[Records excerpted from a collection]
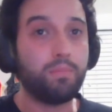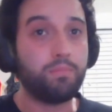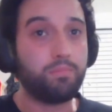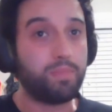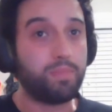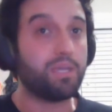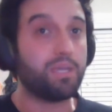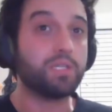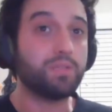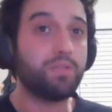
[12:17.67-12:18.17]

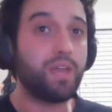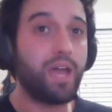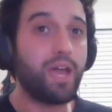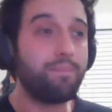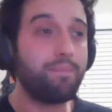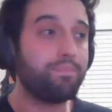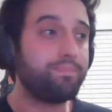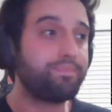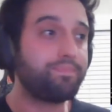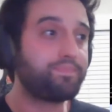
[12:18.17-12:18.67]
because of
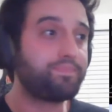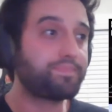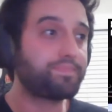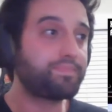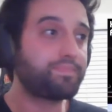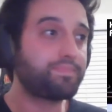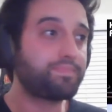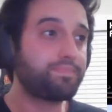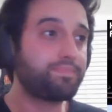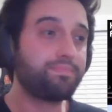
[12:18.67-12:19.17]
that.
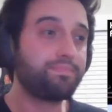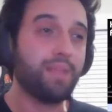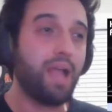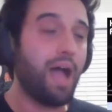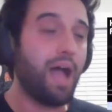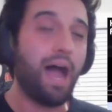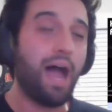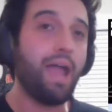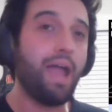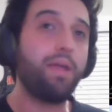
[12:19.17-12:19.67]

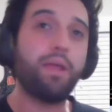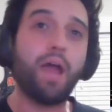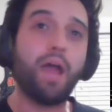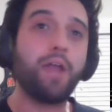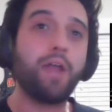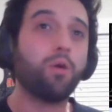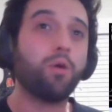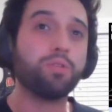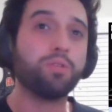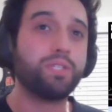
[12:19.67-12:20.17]

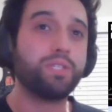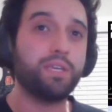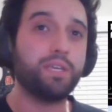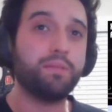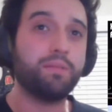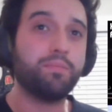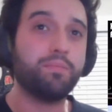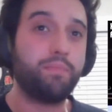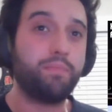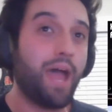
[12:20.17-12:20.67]
I don't see
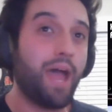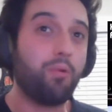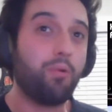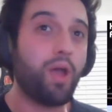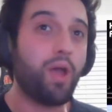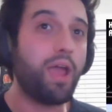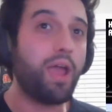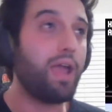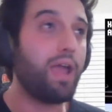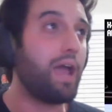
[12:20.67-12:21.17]
it that
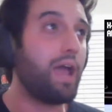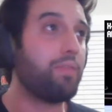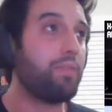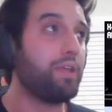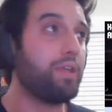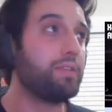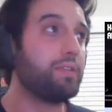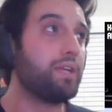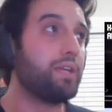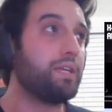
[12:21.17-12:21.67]
way. I
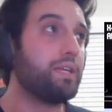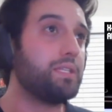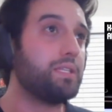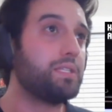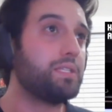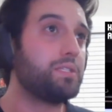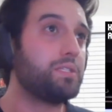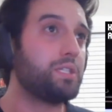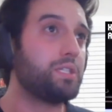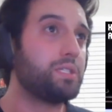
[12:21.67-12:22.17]
think that
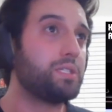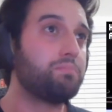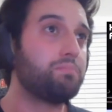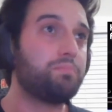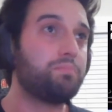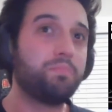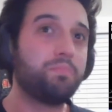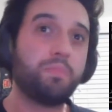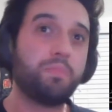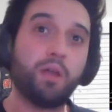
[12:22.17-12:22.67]
it's just
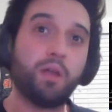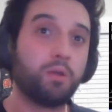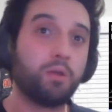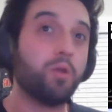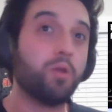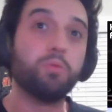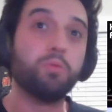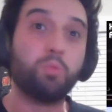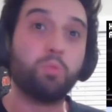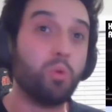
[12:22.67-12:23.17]
a
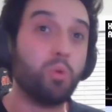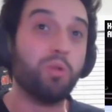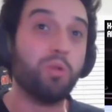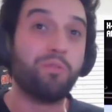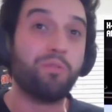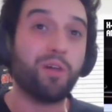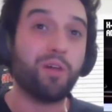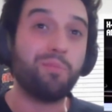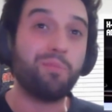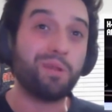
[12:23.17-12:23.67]
good rule
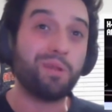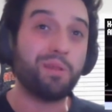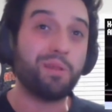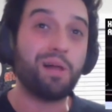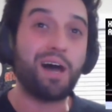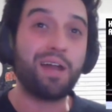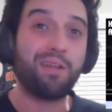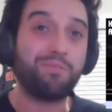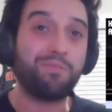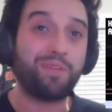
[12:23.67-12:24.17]
of thumb in a
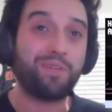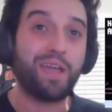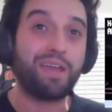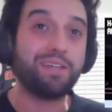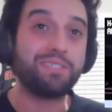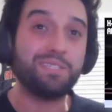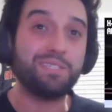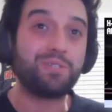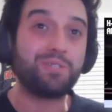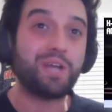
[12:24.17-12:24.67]
lot of
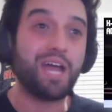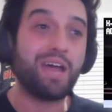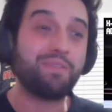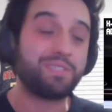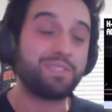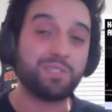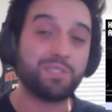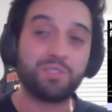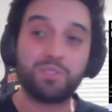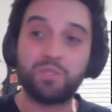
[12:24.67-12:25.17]
fantasy
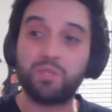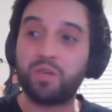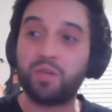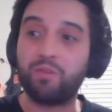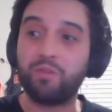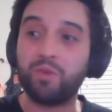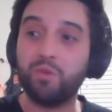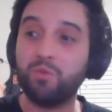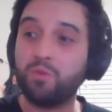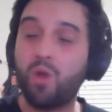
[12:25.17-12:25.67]
drafts is
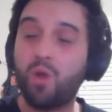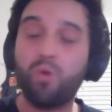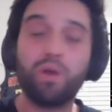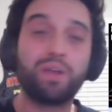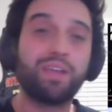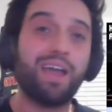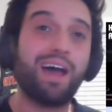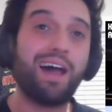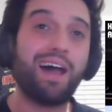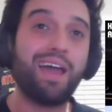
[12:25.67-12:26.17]
if you know
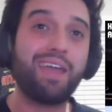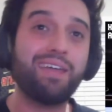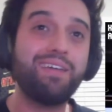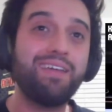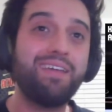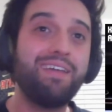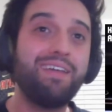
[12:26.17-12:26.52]
a guy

What is required:
With pictures excluded, the lines running from the one containing "[12:22.17-12:22.67]" through the last line of the records above are to be restated exactly and in full.

Answer to this task:
[12:22.17-12:22.67]
it's just
[12:22.67-12:23.17]
a
[12:23.17-12:23.67]
good rule
[12:23.67-12:24.17]
of thumb in a
[12:24.17-12:24.67]
lot of
[12:24.67-12:25.17]
fantasy
[12:25.17-12:25.67]
drafts is
[12:25.67-12:26.17]
if you know
[12:26.17-12:26.52]
a guy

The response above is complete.